- Data for the task:

-----

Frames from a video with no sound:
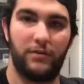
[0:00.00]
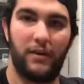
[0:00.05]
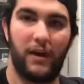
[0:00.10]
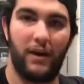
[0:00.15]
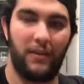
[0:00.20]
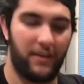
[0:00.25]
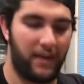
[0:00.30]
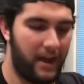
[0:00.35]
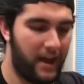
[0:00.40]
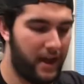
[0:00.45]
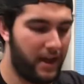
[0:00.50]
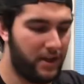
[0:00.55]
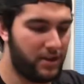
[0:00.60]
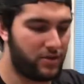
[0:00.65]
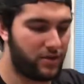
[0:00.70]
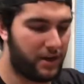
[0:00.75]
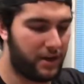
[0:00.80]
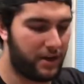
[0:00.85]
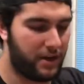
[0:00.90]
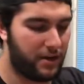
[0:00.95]
find the edge
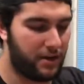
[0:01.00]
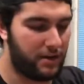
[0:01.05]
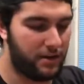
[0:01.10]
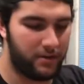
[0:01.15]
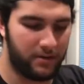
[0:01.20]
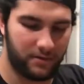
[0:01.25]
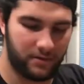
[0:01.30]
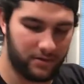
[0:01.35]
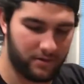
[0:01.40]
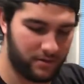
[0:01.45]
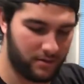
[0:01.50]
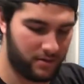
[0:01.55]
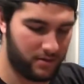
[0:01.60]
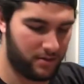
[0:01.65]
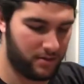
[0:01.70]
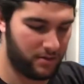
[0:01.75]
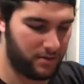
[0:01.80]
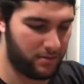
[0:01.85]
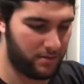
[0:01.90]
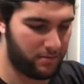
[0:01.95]
right here.
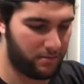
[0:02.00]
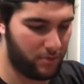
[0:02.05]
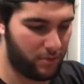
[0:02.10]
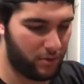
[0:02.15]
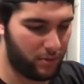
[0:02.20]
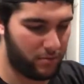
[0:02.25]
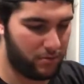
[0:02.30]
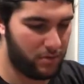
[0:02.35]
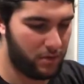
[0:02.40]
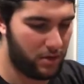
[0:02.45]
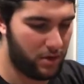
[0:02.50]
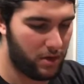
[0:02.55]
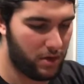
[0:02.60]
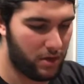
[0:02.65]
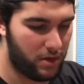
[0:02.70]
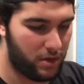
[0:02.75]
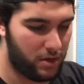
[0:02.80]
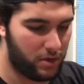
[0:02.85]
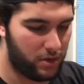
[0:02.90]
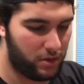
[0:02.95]
Boom.
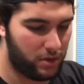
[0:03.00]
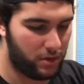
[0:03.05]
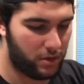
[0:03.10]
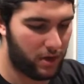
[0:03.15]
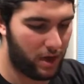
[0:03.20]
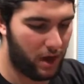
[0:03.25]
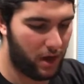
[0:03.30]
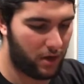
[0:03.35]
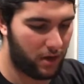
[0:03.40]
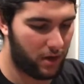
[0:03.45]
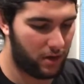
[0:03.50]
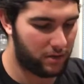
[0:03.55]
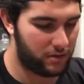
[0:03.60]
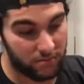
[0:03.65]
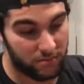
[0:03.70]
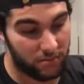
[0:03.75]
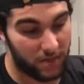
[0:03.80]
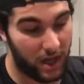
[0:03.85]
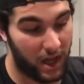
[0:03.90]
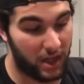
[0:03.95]
You count out
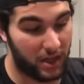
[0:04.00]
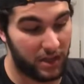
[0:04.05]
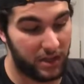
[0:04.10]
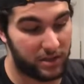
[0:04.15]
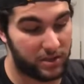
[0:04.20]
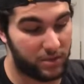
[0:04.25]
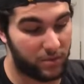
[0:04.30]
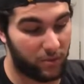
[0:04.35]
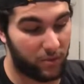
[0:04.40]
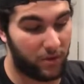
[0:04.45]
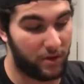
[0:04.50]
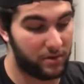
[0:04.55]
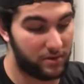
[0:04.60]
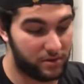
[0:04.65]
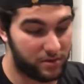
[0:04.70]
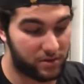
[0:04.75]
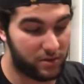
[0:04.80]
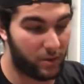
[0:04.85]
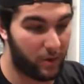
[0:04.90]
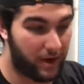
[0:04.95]
at least one
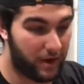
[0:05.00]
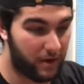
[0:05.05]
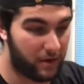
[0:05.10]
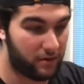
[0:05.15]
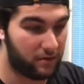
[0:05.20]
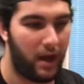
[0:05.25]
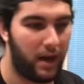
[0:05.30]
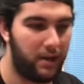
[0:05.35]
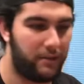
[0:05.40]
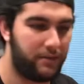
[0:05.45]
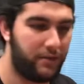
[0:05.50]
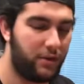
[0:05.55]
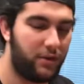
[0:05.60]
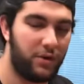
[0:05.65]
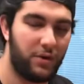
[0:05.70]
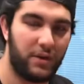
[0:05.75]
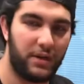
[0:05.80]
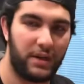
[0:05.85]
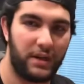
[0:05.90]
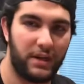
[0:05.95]
square. And if you're
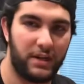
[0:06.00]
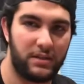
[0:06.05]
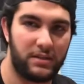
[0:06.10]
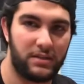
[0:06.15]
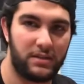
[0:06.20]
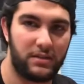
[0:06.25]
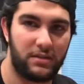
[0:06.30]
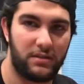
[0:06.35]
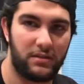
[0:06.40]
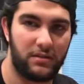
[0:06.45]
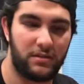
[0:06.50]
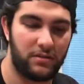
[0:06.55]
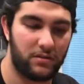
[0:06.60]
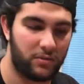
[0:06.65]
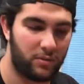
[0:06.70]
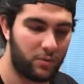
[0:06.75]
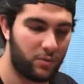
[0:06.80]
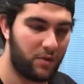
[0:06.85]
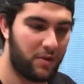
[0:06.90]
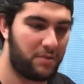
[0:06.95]
doing it
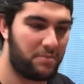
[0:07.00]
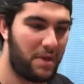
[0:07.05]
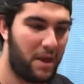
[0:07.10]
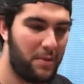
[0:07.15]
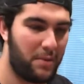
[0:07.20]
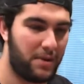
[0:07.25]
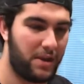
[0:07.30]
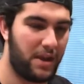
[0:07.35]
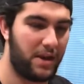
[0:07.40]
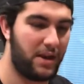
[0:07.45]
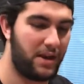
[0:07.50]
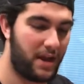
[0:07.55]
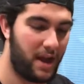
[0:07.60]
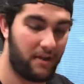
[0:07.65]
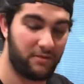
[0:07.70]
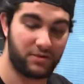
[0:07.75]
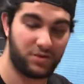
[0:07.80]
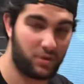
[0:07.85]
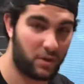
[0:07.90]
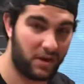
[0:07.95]
with paper that doesn't
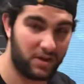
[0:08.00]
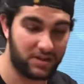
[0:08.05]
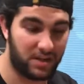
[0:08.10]
have squares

-----

- Aim of the exercise:
Everything in the data except the pictures must appear in your answer unchanged.

- Answer space:
Frames from a video with no sound:
[0:00.00]
[0:00.05]
[0:00.10]
[0:00.15]
[0:00.20]
[0:00.25]
[0:00.30]
[0:00.35]
[0:00.40]
[0:00.45]
[0:00.50]
[0:00.55]
[0:00.60]
[0:00.65]
[0:00.70]
[0:00.75]
[0:00.80]
[0:00.85]
[0:00.90]
[0:00.95]
find the edge
[0:01.00]
[0:01.05]
[0:01.10]
[0:01.15]
[0:01.20]
[0:01.25]
[0:01.30]
[0:01.35]
[0:01.40]
[0:01.45]
[0:01.50]
[0:01.55]
[0:01.60]
[0:01.65]
[0:01.70]
[0:01.75]
[0:01.80]
[0:01.85]
[0:01.90]
[0:01.95]
right here.
[0:02.00]
[0:02.05]
[0:02.10]
[0:02.15]
[0:02.20]
[0:02.25]
[0:02.30]
[0:02.35]
[0:02.40]
[0:02.45]
[0:02.50]
[0:02.55]
[0:02.60]
[0:02.65]
[0:02.70]
[0:02.75]
[0:02.80]
[0:02.85]
[0:02.90]
[0:02.95]
Boom.
[0:03.00]
[0:03.05]
[0:03.10]
[0:03.15]
[0:03.20]
[0:03.25]
[0:03.30]
[0:03.35]
[0:03.40]
[0:03.45]
[0:03.50]
[0:03.55]
[0:03.60]
[0:03.65]
[0:03.70]
[0:03.75]
[0:03.80]
[0:03.85]
[0:03.90]
[0:03.95]
You count out
[0:04.00]
[0:04.05]
[0:04.10]
[0:04.15]
[0:04.20]
[0:04.25]
[0:04.30]
[0:04.35]
[0:04.40]
[0:04.45]
[0:04.50]
[0:04.55]
[0:04.60]
[0:04.65]
[0:04.70]
[0:04.75]
[0:04.80]
[0:04.85]
[0:04.90]
[0:04.95]
at least one
[0:05.00]
[0:05.05]
[0:05.10]
[0:05.15]
[0:05.20]
[0:05.25]
[0:05.30]
[0:05.35]
[0:05.40]
[0:05.45]
[0:05.50]
[0:05.55]
[0:05.60]
[0:05.65]
[0:05.70]
[0:05.75]
[0:05.80]
[0:05.85]
[0:05.90]
[0:05.95]
square. And if you're
[0:06.00]
[0:06.05]
[0:06.10]
[0:06.15]
[0:06.20]
[0:06.25]
[0:06.30]
[0:06.35]
[0:06.40]
[0:06.45]
[0:06.50]
[0:06.55]
[0:06.60]
[0:06.65]
[0:06.70]
[0:06.75]
[0:06.80]
[0:06.85]
[0:06.90]
[0:06.95]
doing it
[0:07.00]
[0:07.05]
[0:07.10]
[0:07.15]
[0:07.20]
[0:07.25]
[0:07.30]
[0:07.35]
[0:07.40]
[0:07.45]
[0:07.50]
[0:07.55]
[0:07.60]
[0:07.65]
[0:07.70]
[0:07.75]
[0:07.80]
[0:07.85]
[0:07.90]
[0:07.95]
with paper that doesn't
[0:08.00]
[0:08.05]
[0:08.10]
have squares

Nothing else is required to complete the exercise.